Parameters for the 88-value loudness lookup table.
**temporal_integration_kwargs : dict, optional
Additional keyword arguments passed to :class:`Moore2016TemporalIntegration`.
Common options:
- ``attack_alpha`` (float): STL attack coefficient. Default: 0.045.
- ``release_alpha`` (float): STL release coefficient. Default: 0.033.
- Other parameters accepted by Moore2016TemporalIntegration.
**binaural_loudness_kwargs : dict, optional
Additional keyword arguments passed to :class:`Moore2016BinauralLoudness`.
Common options:
- ``sigma`` (float): Spatial smoothing width. Default: 0.08.

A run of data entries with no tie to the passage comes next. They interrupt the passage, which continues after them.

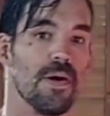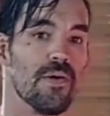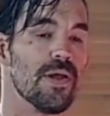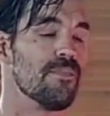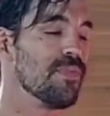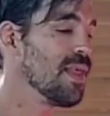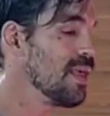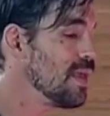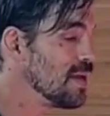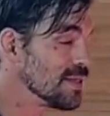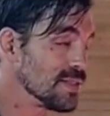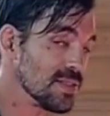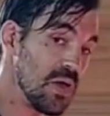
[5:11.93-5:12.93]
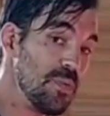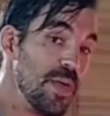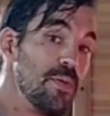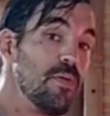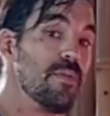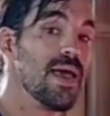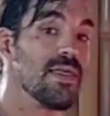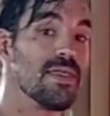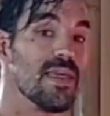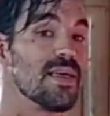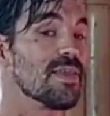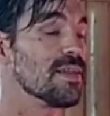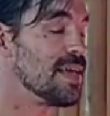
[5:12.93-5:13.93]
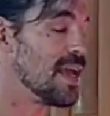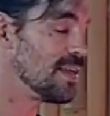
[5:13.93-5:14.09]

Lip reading: opponent, some people may think the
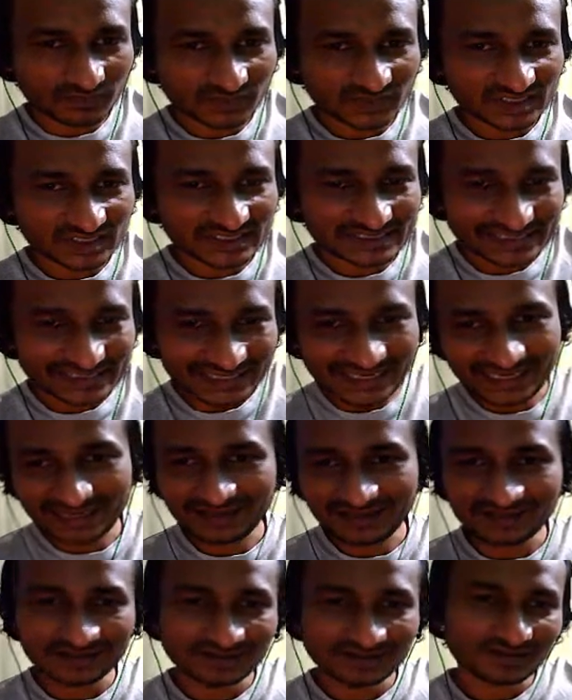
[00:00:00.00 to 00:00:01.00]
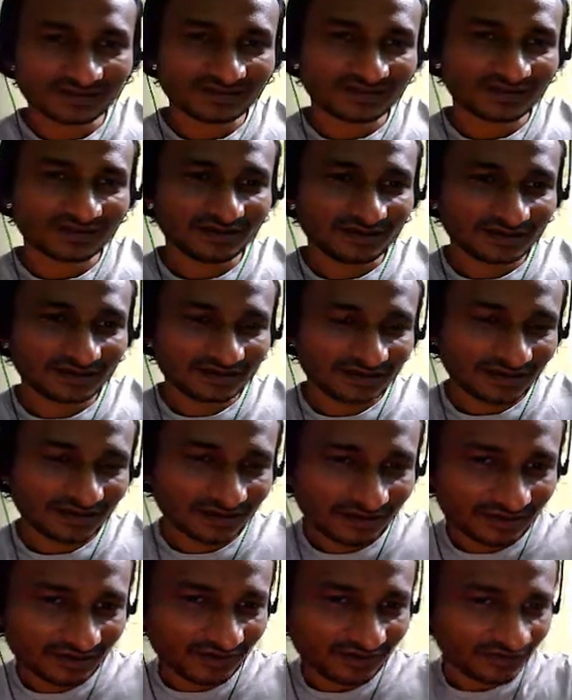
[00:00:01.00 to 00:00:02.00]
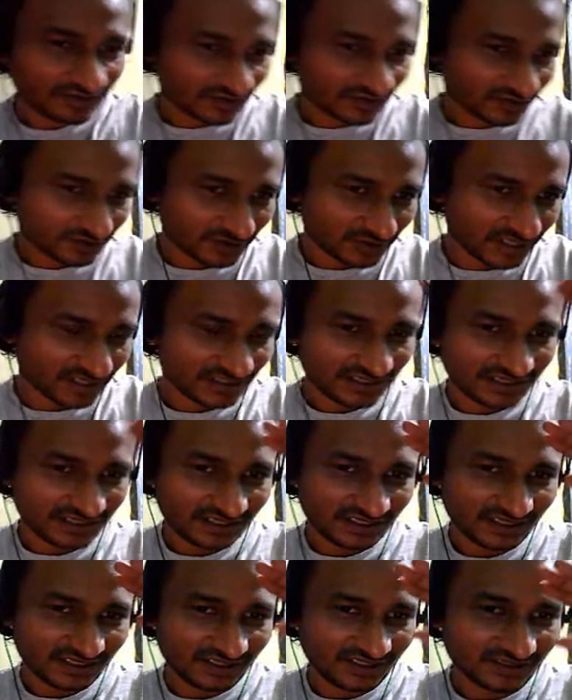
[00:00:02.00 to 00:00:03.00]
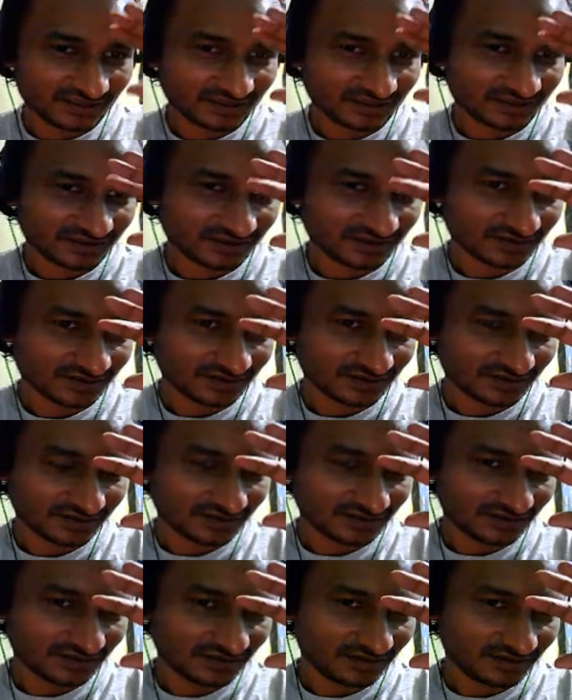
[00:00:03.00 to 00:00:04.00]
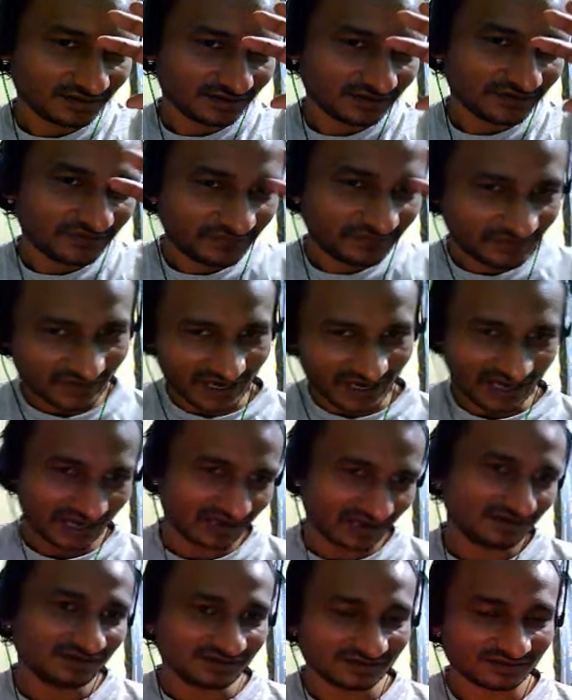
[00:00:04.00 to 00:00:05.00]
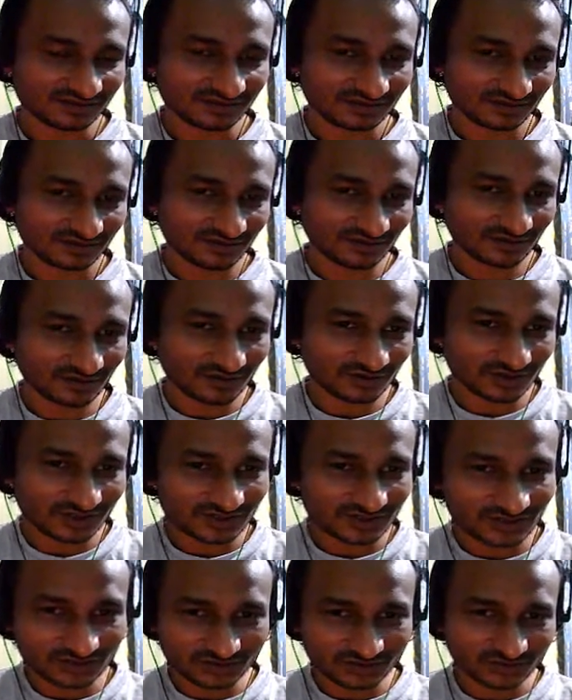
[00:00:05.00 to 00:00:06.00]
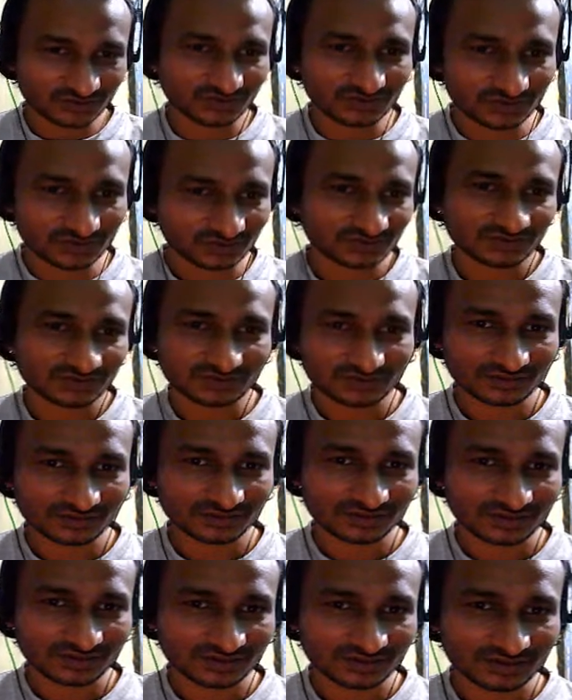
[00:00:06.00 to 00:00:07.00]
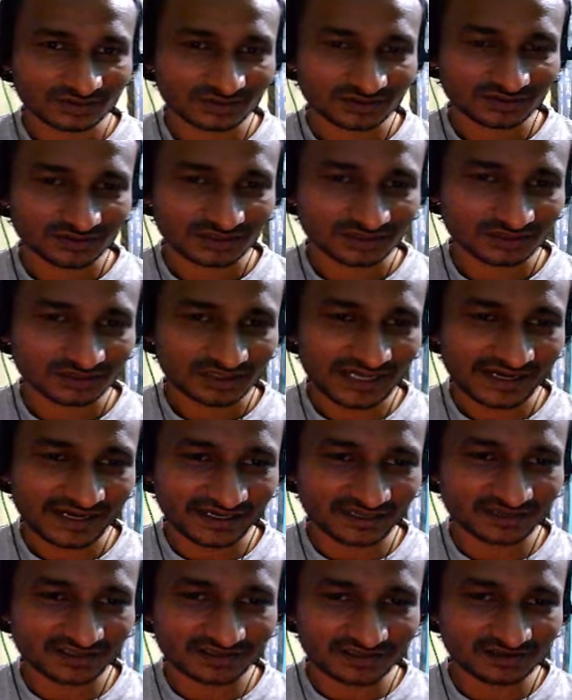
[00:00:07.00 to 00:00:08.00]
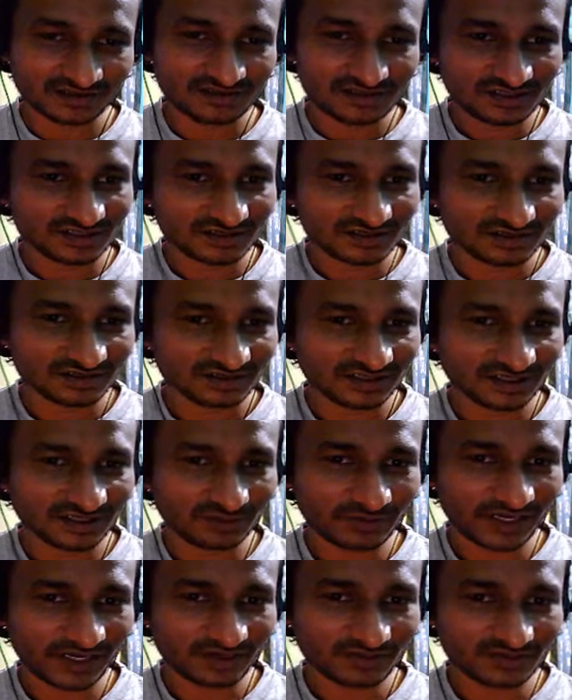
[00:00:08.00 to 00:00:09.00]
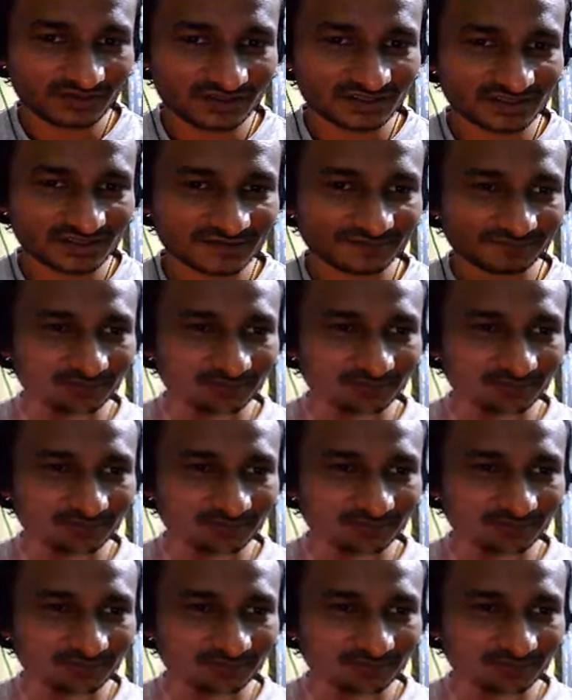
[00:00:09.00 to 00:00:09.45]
Slay throwing the van on the two hired guns in the warehouse,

- ``p`` (float): Inhibition strength parameter. Default: 1.5978.
- Other parameters accepted by Moore2016BinauralLoudness.
**ltl_agc_kwargs : dict, optional
Additional keyword arguments passed to :class:`Moore2016AGC` (for LTL).
Common options:
- ``attack_alpha`` (float): LTL attack coefficient. Default: 0.01.

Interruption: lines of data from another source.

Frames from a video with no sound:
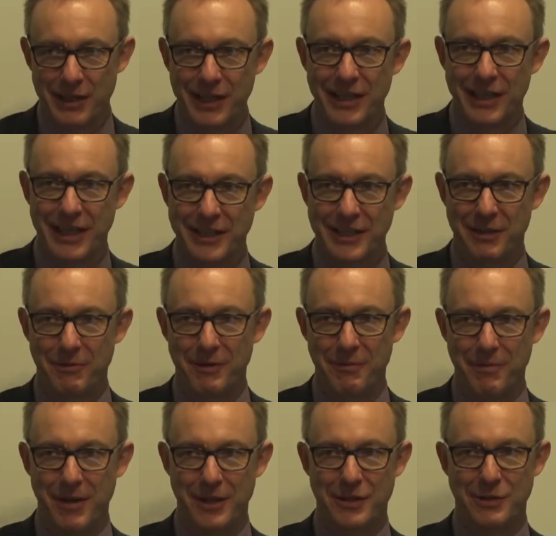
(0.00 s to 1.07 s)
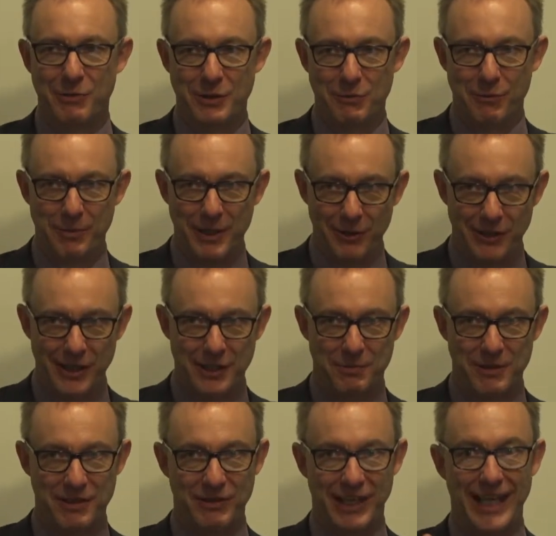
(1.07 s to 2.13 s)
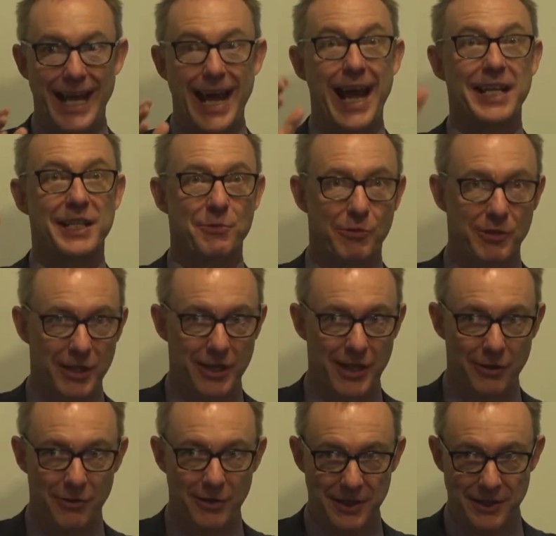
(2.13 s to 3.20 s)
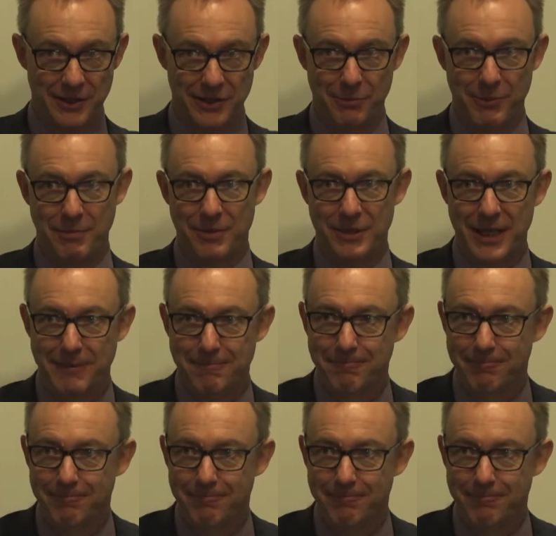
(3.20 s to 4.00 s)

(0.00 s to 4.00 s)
within the next couple of months which will be looking specifically at what's going on in the top 1%.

- ``release_alpha`` (float): LTL release coefficient. Default: 0.00133.
- Applied to both left and right LTL AGCs.
- Applied to both left and right LTL AGCs.
Attributes
----------
fs : int
Sampling rate in Hz (fixed at 32000).
learnable : bool
Whether model parameters are trainable.
return_stages : bool
Whether to return intermediate processing stages.
dtype : torch.dtype
Data type for computations.
outer_middle_ear : OuterMiddleEarFilter
Stage 1: Outer and middle ear transfer function filter.
spectrum : Moore2016Spectrum
Stage 2: Multi-resolution spectral analysis module.
excitation : Moore2016ExcitationPattern
Stage 3: Auditory excitation pattern computation module.
specific_loudness : Moore2016SpecificLoudness
Stage 4: Instantaneous specific loudness module.
temporal_integration : Moore2016TemporalIntegration
Stage 5: Short-term temporal AGC module.
binaural_loudness : Moore2016BinauralLoudness
Stage 6: Binaural inhibition and spatial smoothing module.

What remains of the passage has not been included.